Abstract: Recently, academics as well as policy makers have written many papers, on responsible data science / AI. Moreover, many open-source packages for bias dashboards or tools for `fairness’ have been proposed. This session aims to provide attendees a broad overview as well as the specific technical background to use the available ` fairness’ tools. In addition, a governance framework describing the precise responsibilities of data scientists will be discussed.
1. The session starts with an overview of examples of data science applications that are considered unfair / unethical, as well as the main `driving sources’.
2. Hereafter, an overview of proposed policies and frameworks, as well as upcoming regulation is provided.
3. Next, the discussion will concentrate on `fairness’. An overview of the (academic) literature will be provided including an in-depth discussion of the similarities and dissimilarities between different approaches. The concepts will be illustrated by an application of open-source Python packages that provide so-called `bias-dashboards’. An open-source dataset will be used throughout. An overview of methods that try to enforce fairness by design is provided. Again, all concepts will be illustrated by a selection of open-source packages.
4. The session will be concluded by a discussion of the framework that de Volksbank (a Dutch retail bank) has developed for its data science activities.
Python (Jupyter notebook)
The session focuses on concepts and not on technical implementation. Mathematics will be used in order to provide clear definitions. The notebooks will be extremely easy to use -- they just serve as an illustration. The discussion of algorithms/models that try to enforce fairness-by-design via in-processing requires that attendees understand the core (supervised) learning concepts.

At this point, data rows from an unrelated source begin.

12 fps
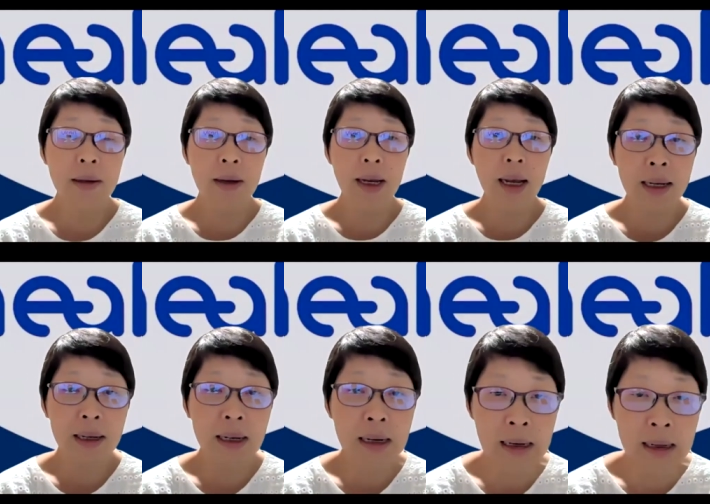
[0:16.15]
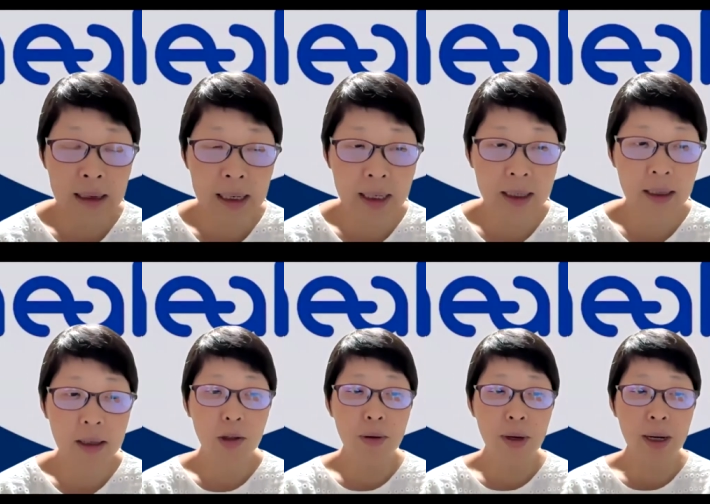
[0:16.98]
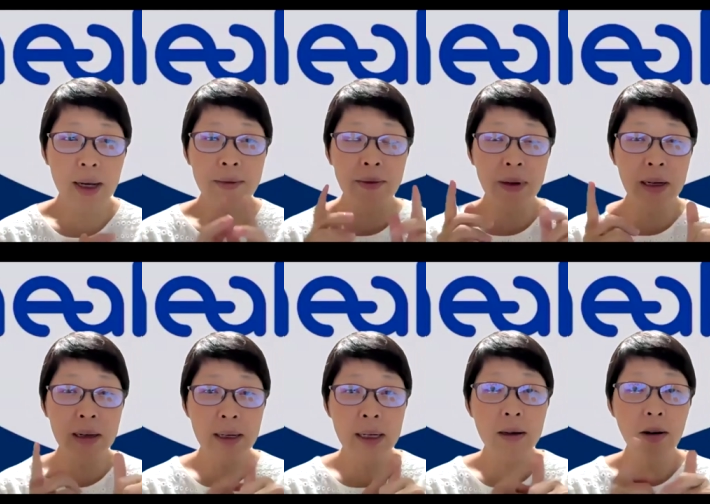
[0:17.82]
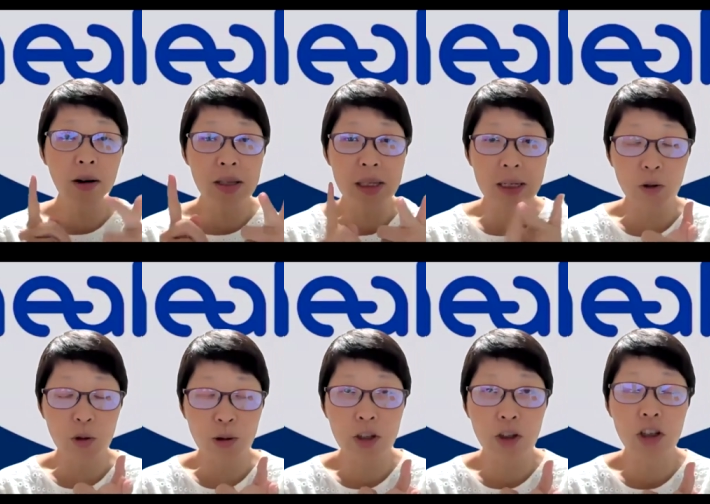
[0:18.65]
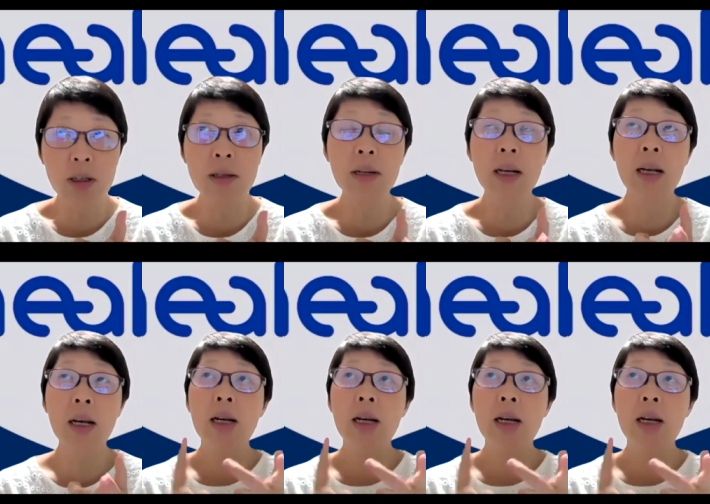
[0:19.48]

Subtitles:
Okay, under learning, you have learning, concentration,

Bio: Ramon van den Akker works as a data scientist at the AI Center of Excellence and the Risk Modelling departments of de Volksbank, a Dutch retail bank located in Utrecht. He also works, as an associate professor, at the econometrics group of Tilburg University. His research interests cover various fields in data science, machine learning, econometrics and statistics and his research findings have been published in leading journals in econometrics and statistics. Ramon has taught courses in data science, econometrics, life insurance, machine learning, mathematics, probability theory, quantitative finance, and statistics at Tilburg University, Tias business school, Tilburg Professional Learning, the Jheronimus Academy for Data Science (JADS), and the Dutch Actuarial Institute. In his work at de Volksbank, Ramon mainly works on projects related to data-driven innovation, but also on governance aspects like frameworks for responsible AI & data science and the use of techniques for privacy-preserving data analytics.